Dataset entries
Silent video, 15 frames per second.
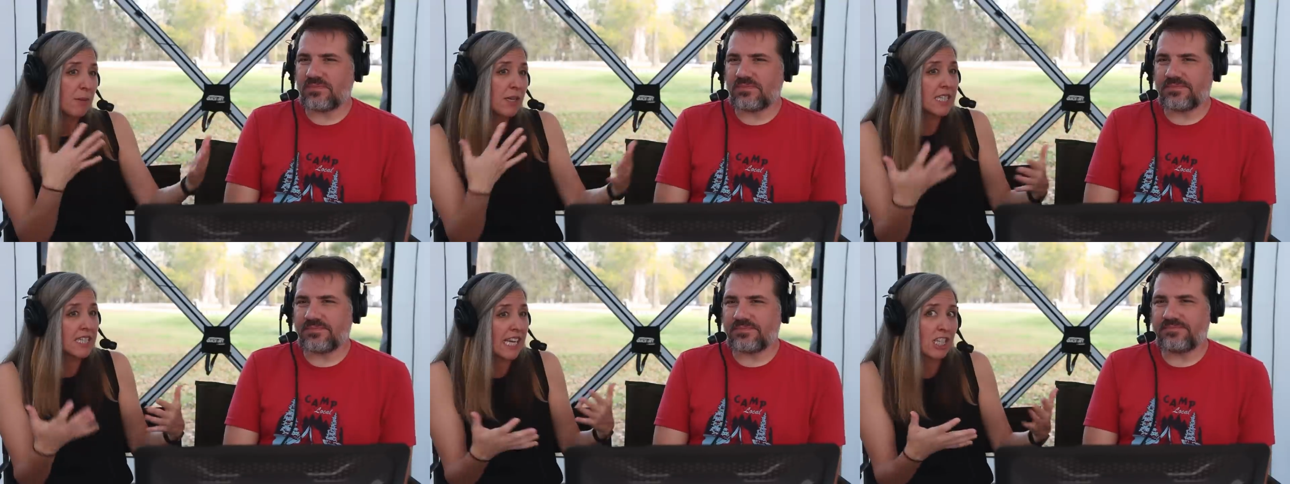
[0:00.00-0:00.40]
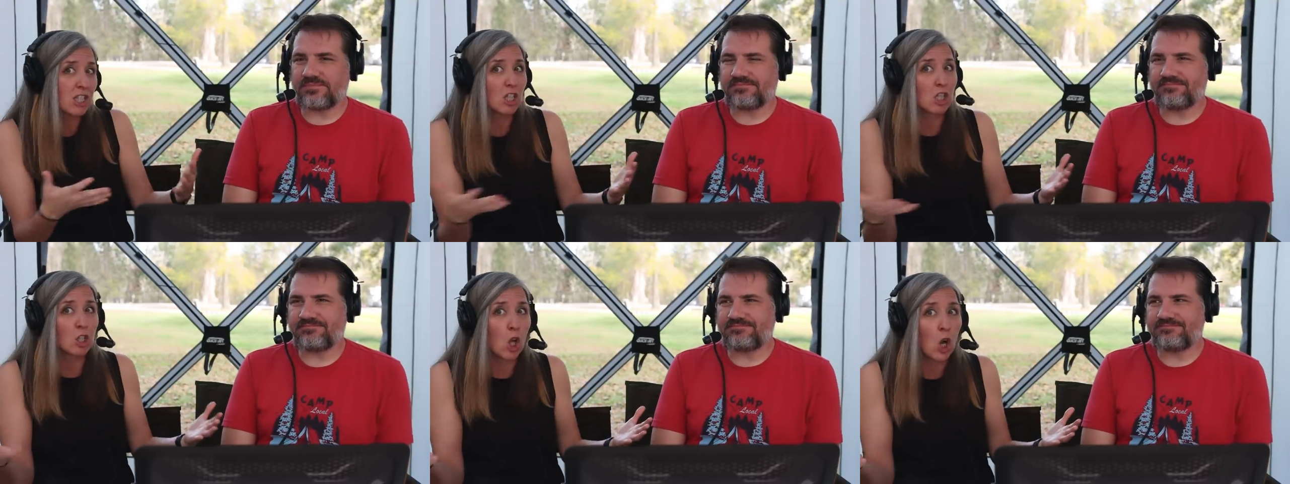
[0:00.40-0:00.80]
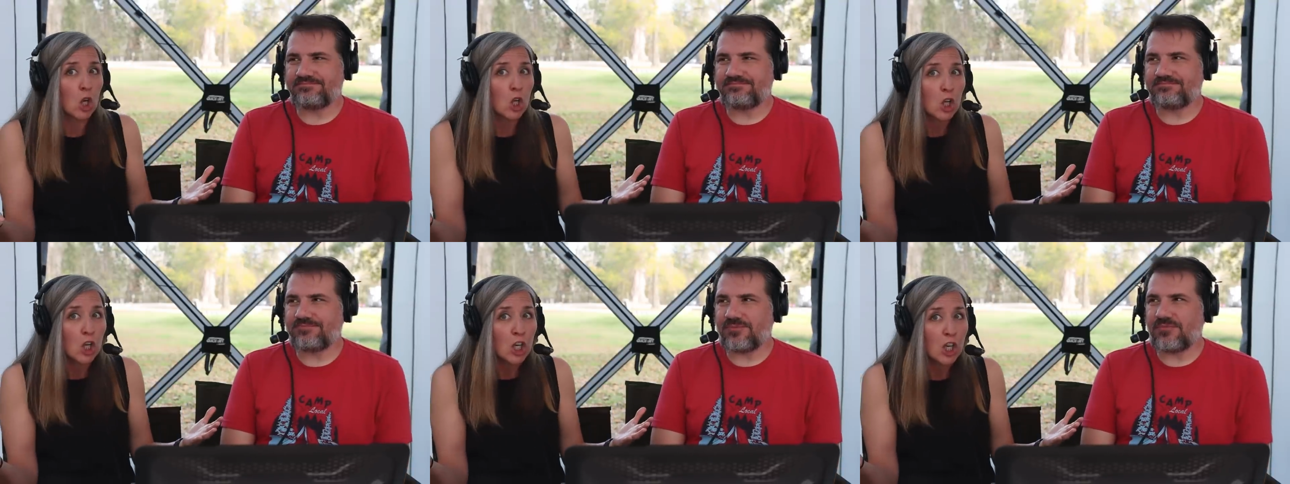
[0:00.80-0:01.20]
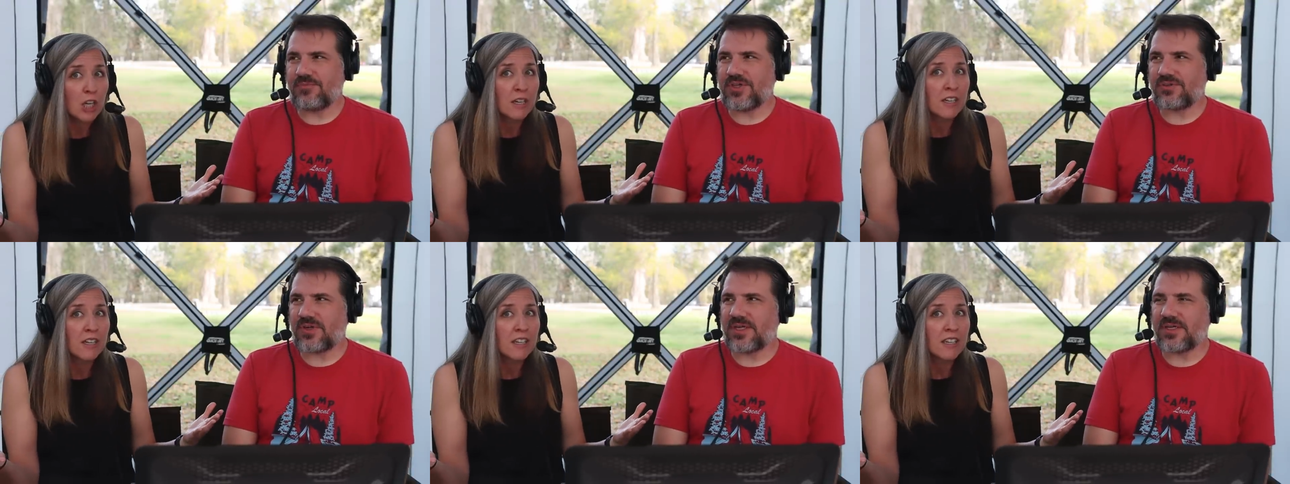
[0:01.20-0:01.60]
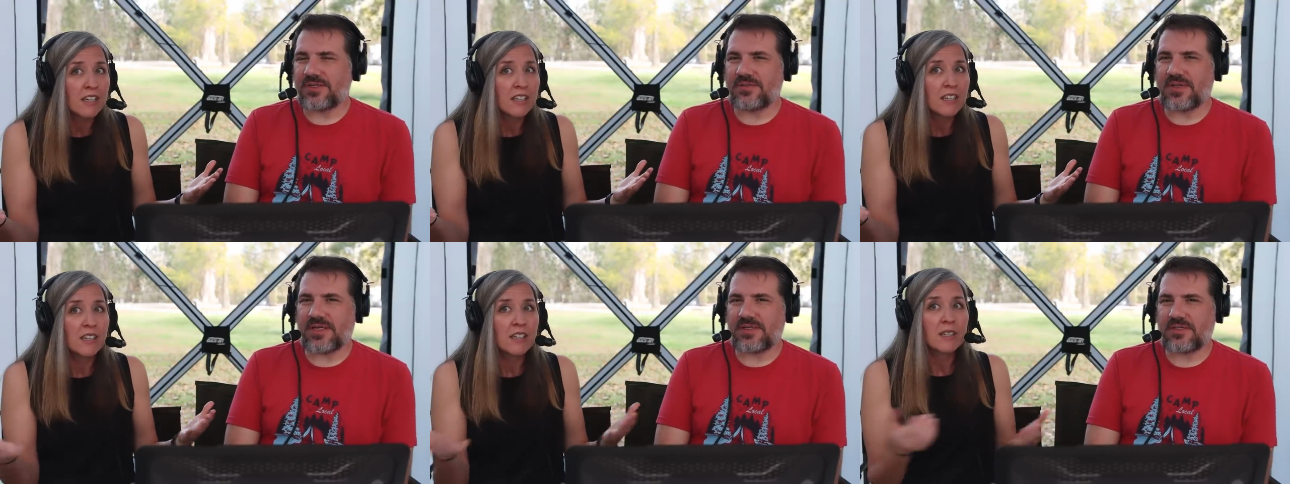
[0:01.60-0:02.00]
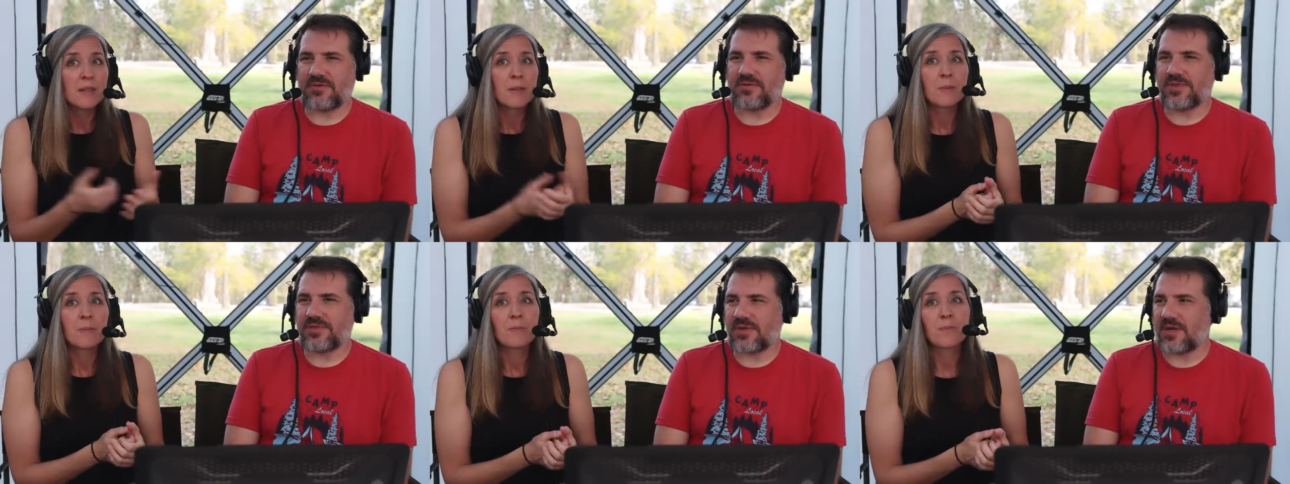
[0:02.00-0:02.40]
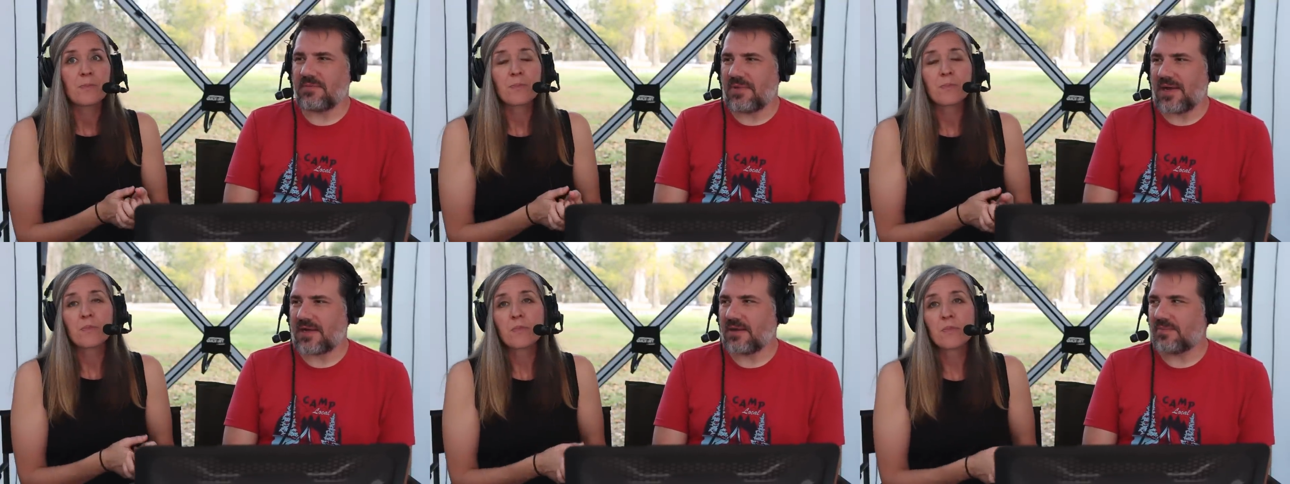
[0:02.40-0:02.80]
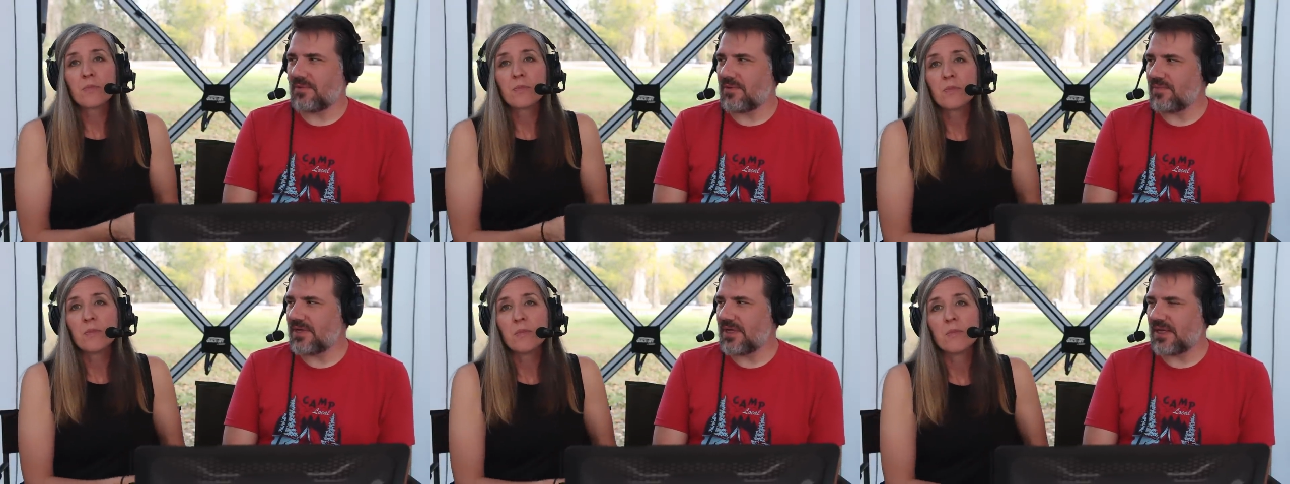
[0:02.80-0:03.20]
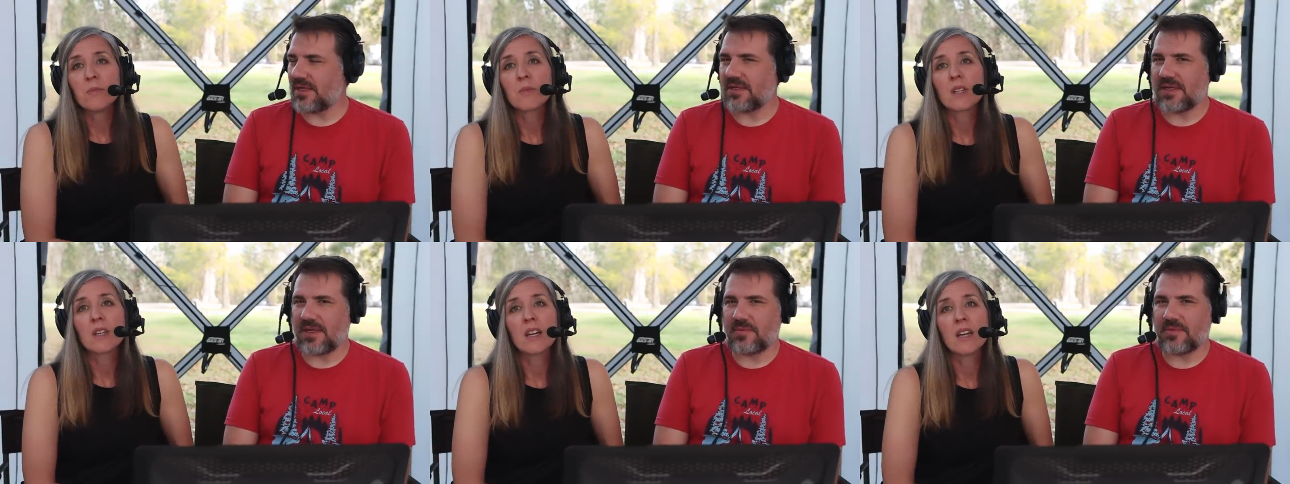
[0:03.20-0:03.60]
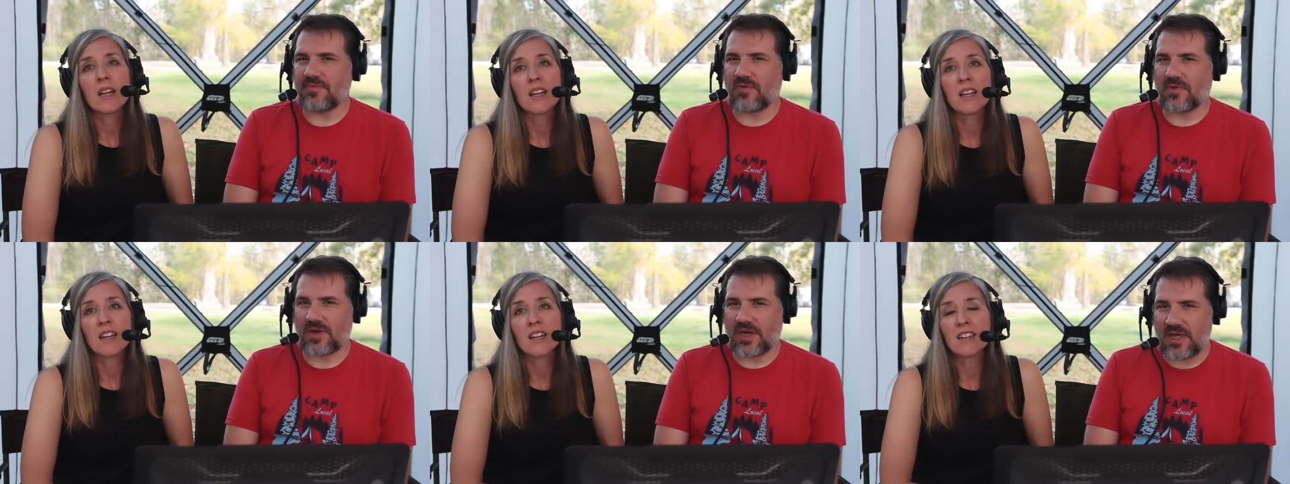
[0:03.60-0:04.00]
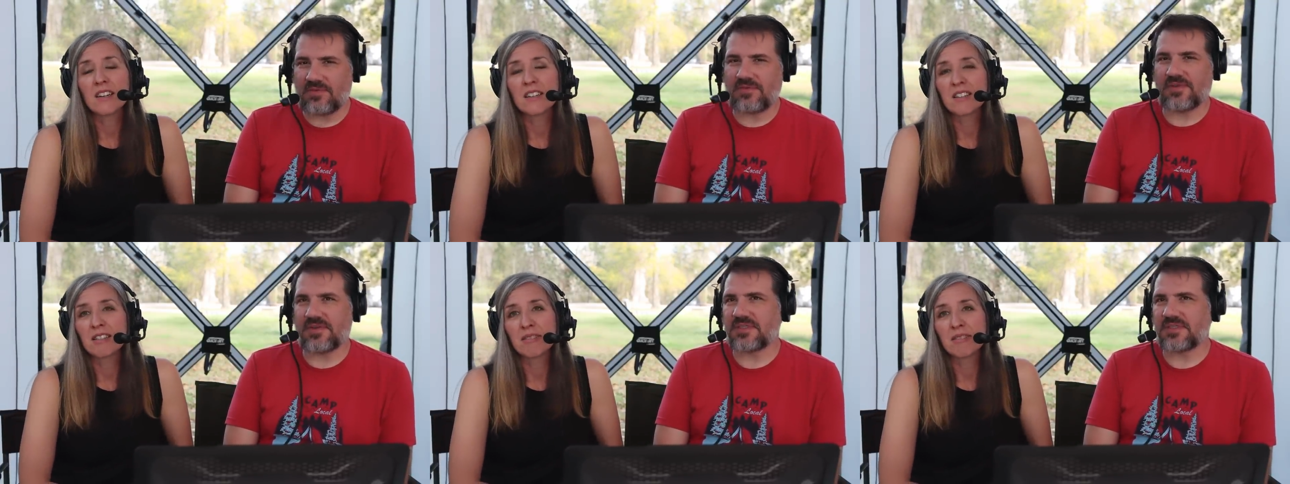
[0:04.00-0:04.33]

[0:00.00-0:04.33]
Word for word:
Speaker 1: up and it takes longer.
Speaker 2: We try to do that too. We try to pack up what we can the night before, if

### GOAL OF THE EXERCISE
Set down nothing but the lines from the one containing "[0:03.20-0:03.60]" to the final line above, both included, with every picture left out.

### EXERCISE OUTPUT
[0:03.20-0:03.60]
[0:03.60-0:04.00]
[0:04.00-0:04.33]

[0:00.00-0:04.33]
Word for word:
Speaker 1: up and it takes longer.
Speaker 2: We try to do that too. We try to pack up what we can the night before, if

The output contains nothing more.